# Notebook keyboard locked?



## MRCL (Aug 8, 2010)

Hey all
I have a very weird problem... started with me having my notebook (Asus N61J series) in bed and me falling asleep. I somehow must have pressed some keys in my sleep, because now the keyboard seems locked. What does that mean you say?

- If I press any letter, nothing happens, and a klicking sound is audible
- FN-key works, the other functions do work, too
- If I want to log on, I can type in the password like normal
- Now the rather strange thing: If I press the Windows-key plus a letter for about three seconds, it writes that letter.

I'm confused. I've looked in several forums, googled my ass off, but nothing helped. I:
- took out the battery, pressed the start button a few times as mentioned in one forum
- saw a lock symbol that was glowing, turns out it was for the numeric keyboard somehow. I was able to make that lock glow no more.


Any ideas? 

Edit: External keyboard has the same effect. Oh what I found out is that when I press a letter key for like two to three seconds, it does type it. Including that klicking sound, and very slow.


----------



## de.das.dude (Aug 8, 2010)

i think theres an autolock feature on the laptop. or maybe you "spilled" something onto the keyboard. try pressing and holding the Fn key ot the lock key(if you have one).


----------



## MRCL (Aug 8, 2010)

de.das.dude said:


> i think theres an autolock feature on the laptop. or maybe you "spilled" something onto the keyboard. try pressing and holding the Fn key ot the lock key(if you have one).

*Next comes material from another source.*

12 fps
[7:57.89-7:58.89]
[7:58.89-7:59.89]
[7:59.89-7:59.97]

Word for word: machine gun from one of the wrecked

I didn't spill anything, I must have pressed some keys in my sleep. And it doesn't have a lock-key...


----------



## Kreij (Aug 8, 2010)

Threaten it with your assault rifle. 

Almost sounds like it's so busy doing something that it's taking forever to handle the keyboard input. Although if the function keys work normally... (shrug)


----------



## MRCL (Aug 8, 2010)

I try now via system restore. Hopefully that helps. But I still wonder what the hell happened.

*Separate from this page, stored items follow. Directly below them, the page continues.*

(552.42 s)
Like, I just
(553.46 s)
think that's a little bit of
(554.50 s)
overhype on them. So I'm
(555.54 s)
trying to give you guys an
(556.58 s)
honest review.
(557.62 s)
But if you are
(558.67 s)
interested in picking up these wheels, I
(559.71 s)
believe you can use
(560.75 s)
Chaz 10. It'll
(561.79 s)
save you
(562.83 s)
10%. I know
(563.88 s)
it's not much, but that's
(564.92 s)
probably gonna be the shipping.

Edit: It did in fact help. Keyboard is back to normal. Weird.


----------



## 95Viper (Aug 8, 2010)

FN+F1, maybe?

Function Keys: 
Fn+F1 Suspend switch 
Fn+F2 WLAN switch 
Fn+F3 Access to the E-mail 
Fn+F4 Access to the Internet 
Fn+F5 Brightness down 
Fn+F6 Brightness up 
Fn+F7 LCD on/off 
Fn+F8 LCD/CRT switch display 
Fn+F9 TouchPad Lock 
Fn+F10 Volume on/mute 
Fn+F11 Volume down 
Fn+F12 Volume up 
Fn+Ins Numeric Key Pad on/off 
Fn+Num Lk: Scroll Lock on/off 
Fn+Del Scroll Lock on/off 
Fn+Space Power 4Gear 
Fn+C Splendid 
Fn+V: Life Frame 
Fn+ ↑ Stop 
Fn+ ↓ Play/Pause 
Fn+ ← Skip to Previous Track 
Fn+ → Skip to Next Track


----------



## MRCL (Aug 8, 2010)

95Viper said:


> FN+F1, maybe?
> 
> Function Keys:
> Fn+F1 Suspend switch
> ...



I FN'ed every key on that keyboard. I think it must be some kind of key combination that locks and unlocks the keyboard. But I found nothing.


----------



## 95Viper (Aug 8, 2010)

Question answers, please.

Does it boot into windows?
Are the keys locked, so as, you cannot get to the bios?


----------



## Mussels (Aug 8, 2010)

my guess is either somethings up with the FN key, or somethings lagging the PC so bad its not noticing the inputs - how does it behave in safe mode, with an external keyboard?


----------



## 95Viper (Aug 8, 2010)

Well, the reason I asked the questions are:
If it is booting into windows, it might have to do with sticky or filter keys in the accessibility options.
You know, like tapping the left shift key five times in a row.


----------



## MRCL (Aug 8, 2010)

95Viper said:


> Question answers, please.
> 
> Does it boot into windows?
> Are the keys locked, so as, you cannot get to the bios?



As I said in my first post, anything before logging in works. Just after I have typed in the password, it locks up.



Mussels said:


> my guess is either somethings up with the FN key, or somethings lagging the PC so bad its not noticing the inputs - how does it behave in safe mode, with an external keyboard?



External keyboard had no effect. Dunno in Safe Mode, I made a syystem restore, and that worked...


----------



## 95Viper (Aug 8, 2010)

MRCL said:


> As I said in my first post, anything before logging in works. Just after I have typed in the password, it locks up.
> 
> 
> 
> External keyboard had no effect. Dunno in Safe Mode, I made a syystem restore, and that worked...




Sorry, I missed that in the first post, but glad you fixed it.


----------



## temp02 (Aug 8, 2010)

Are you able to tell if it was related to FilterKeys?

Anyway glad you got it fixed.


----------



## MRCL (Aug 8, 2010)

temp02 said:


> Are you able to tell if it was related to FilterKeys?
> 
> Anyway glad you got it fixed.



This could very well be the case. 



> Filter Keys ignores keyboard input unless the key is held down for a significant period of time, and is triggered when you hold down a key, such as shift, for 8 seconds.


 --> exactly what was happening.

I read about FilterKeys somewhere, but deemed it irrelevant... well


----------